● **GIVEN RECORDS**
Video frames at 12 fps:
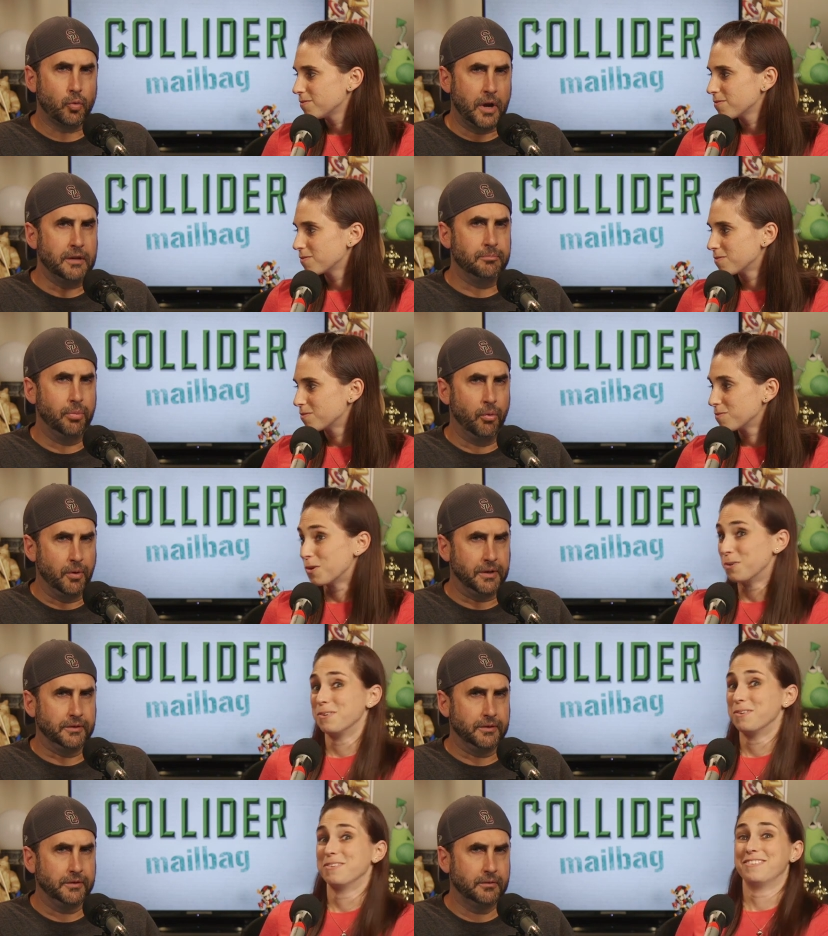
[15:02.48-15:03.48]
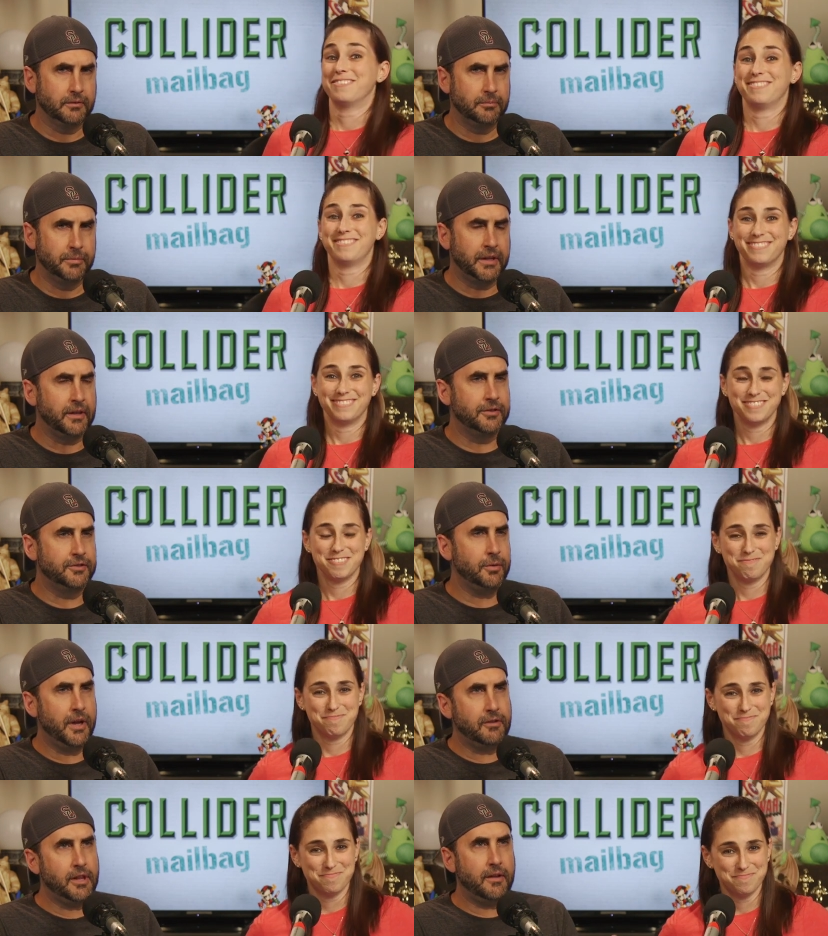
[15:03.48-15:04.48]
Speaker 1: great points, because
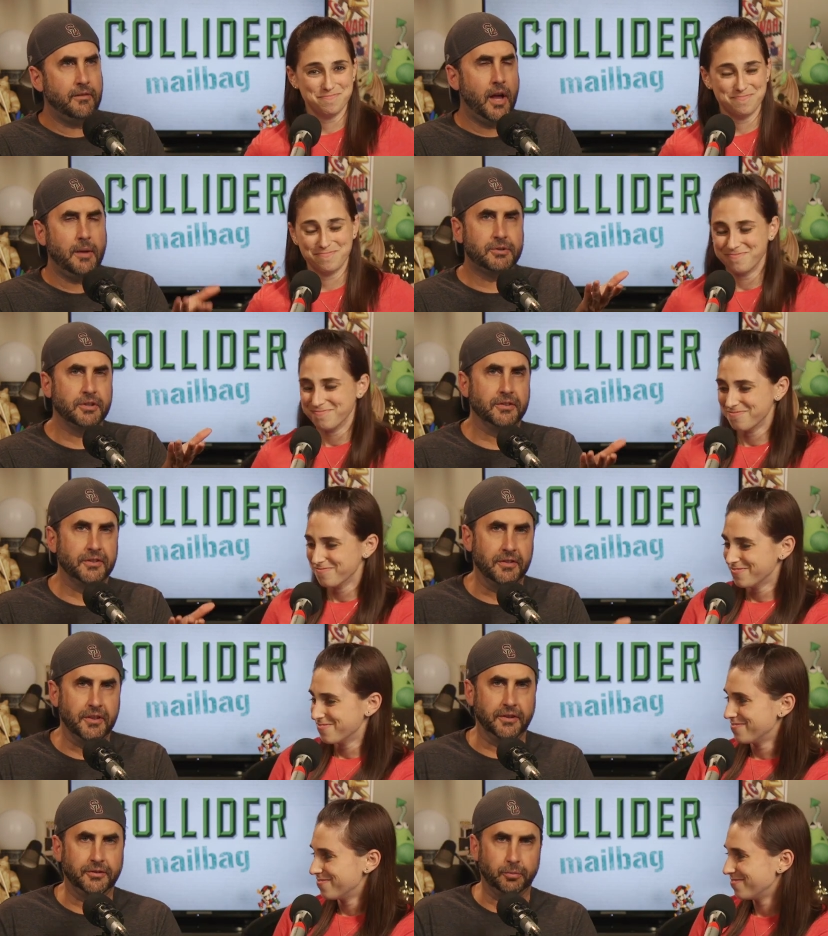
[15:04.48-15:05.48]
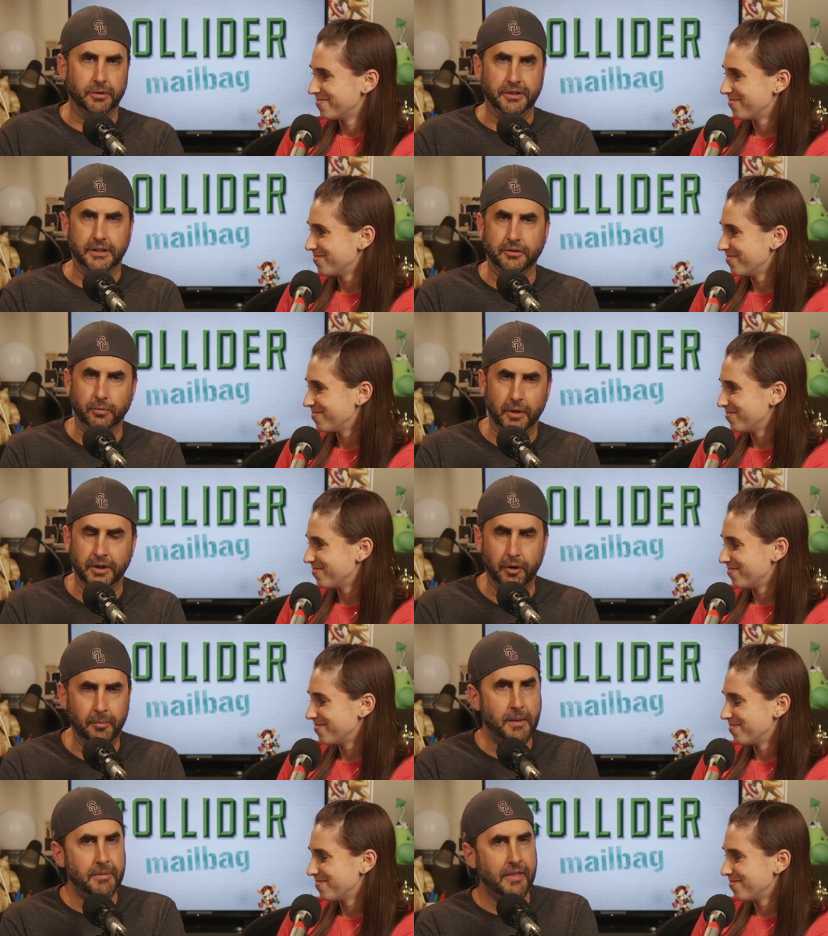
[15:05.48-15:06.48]
you have a lot of options in this release
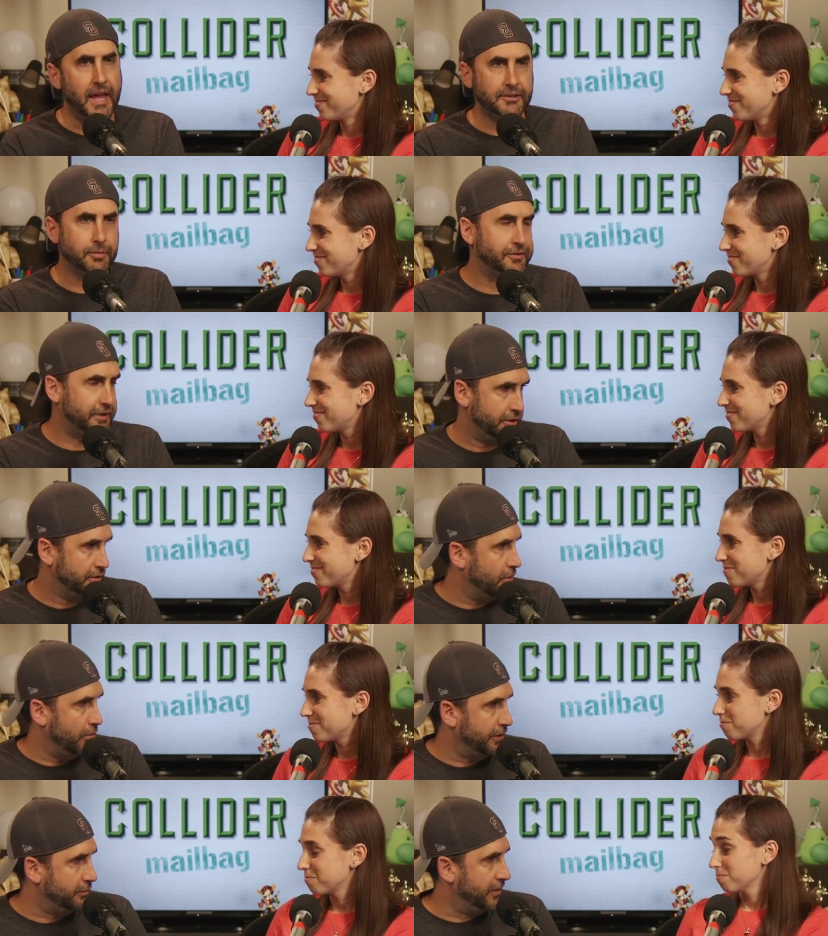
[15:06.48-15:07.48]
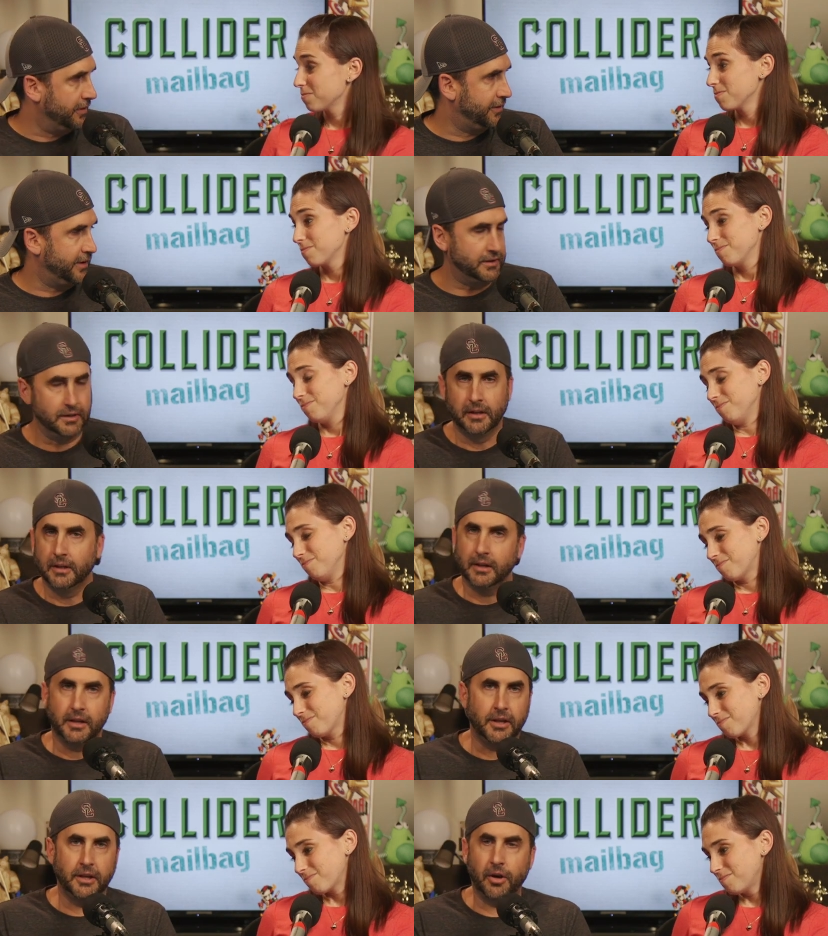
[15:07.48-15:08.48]
window. Maybe that's what they're going with. And,
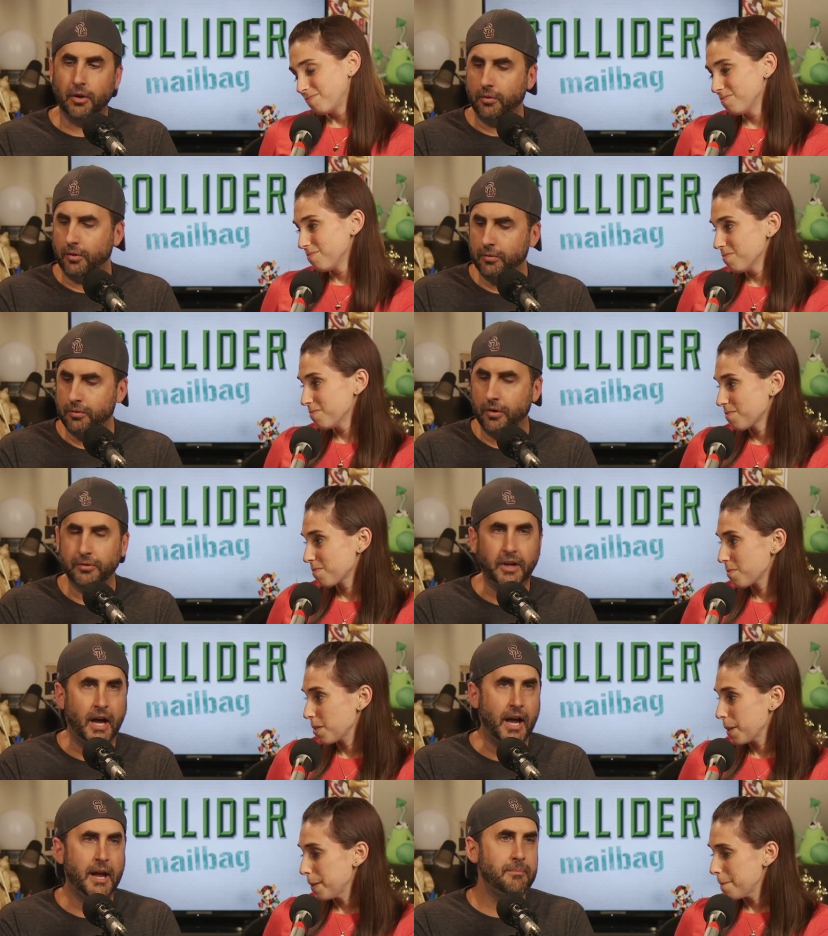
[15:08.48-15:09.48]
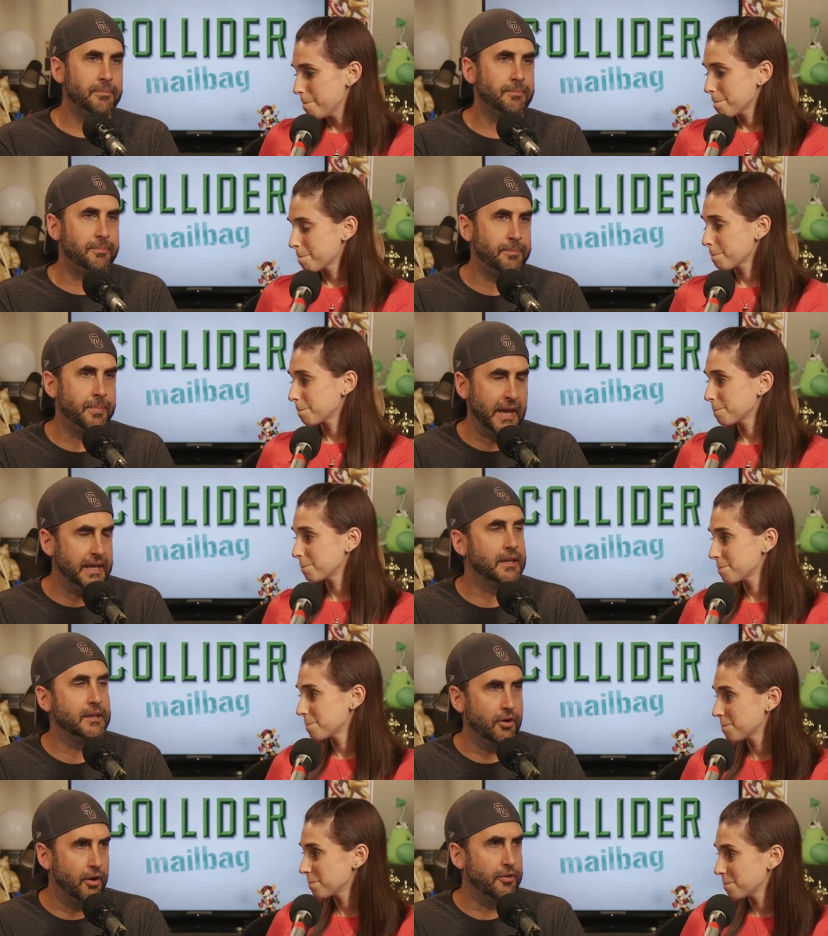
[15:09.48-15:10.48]
you know, who knows? I'm
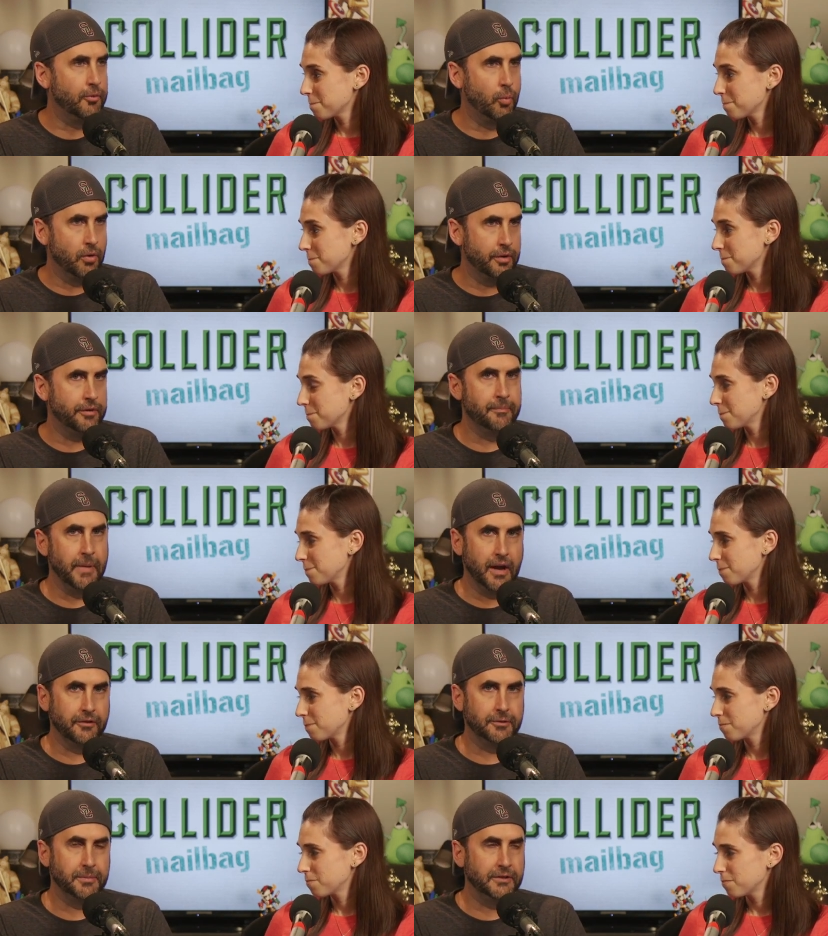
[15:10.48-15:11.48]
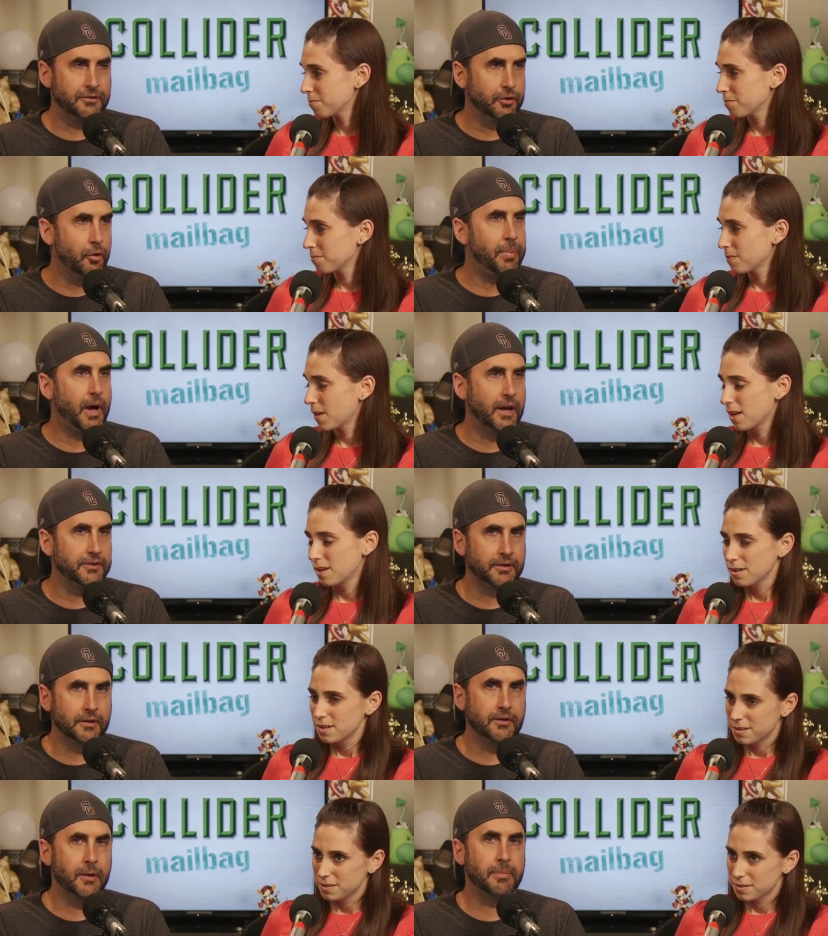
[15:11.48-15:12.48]
banking on the word of mouth to be so
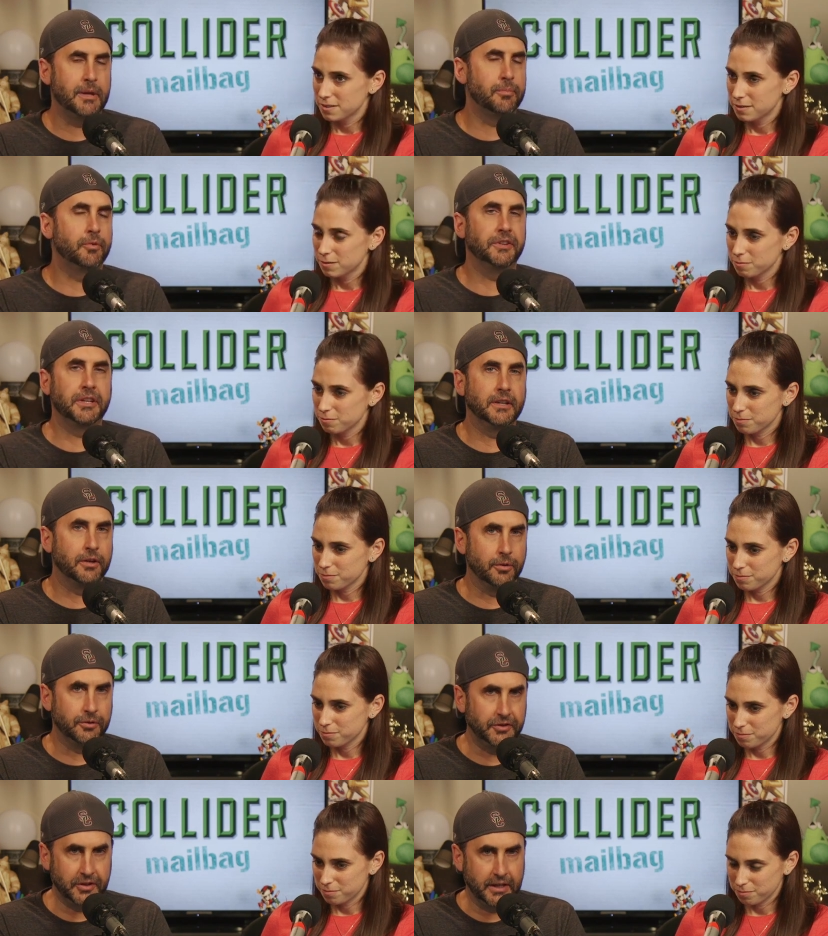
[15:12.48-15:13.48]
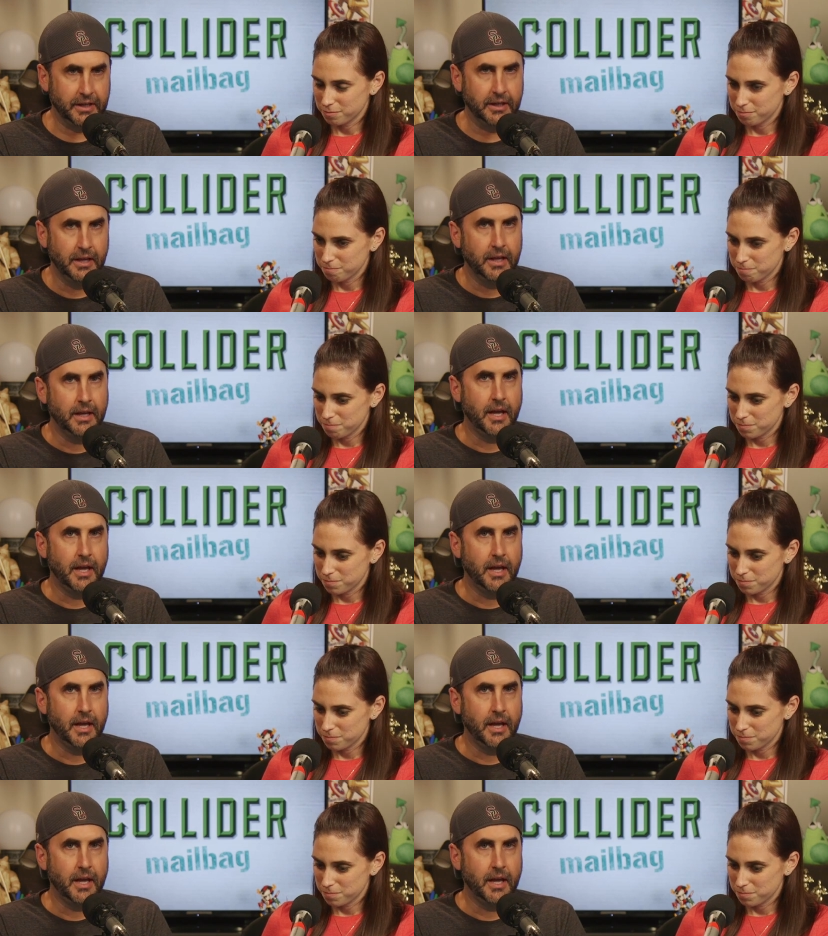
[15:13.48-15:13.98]
positive that people need to go see it.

● **TASK GOAL**
With the images removed, reproduce all the material above word for word.

● **SOLUTION**
Video frames at 12 fps:
[15:02.48-15:03.48]
[15:03.48-15:04.48]
Speaker 1: great points, because
[15:04.48-15:05.48]
[15:05.48-15:06.48]
you have a lot of options in this release
[15:06.48-15:07.48]
[15:07.48-15:08.48]
window. Maybe that's what they're going with. And,
[15:08.48-15:09.48]
[15:09.48-15:10.48]
you know, who knows? I'm
[15:10.48-15:11.48]
[15:11.48-15:12.48]
banking on the word of mouth to be so
[15:12.48-15:13.48]
[15:13.48-15:13.98]
positive that people need to go see it.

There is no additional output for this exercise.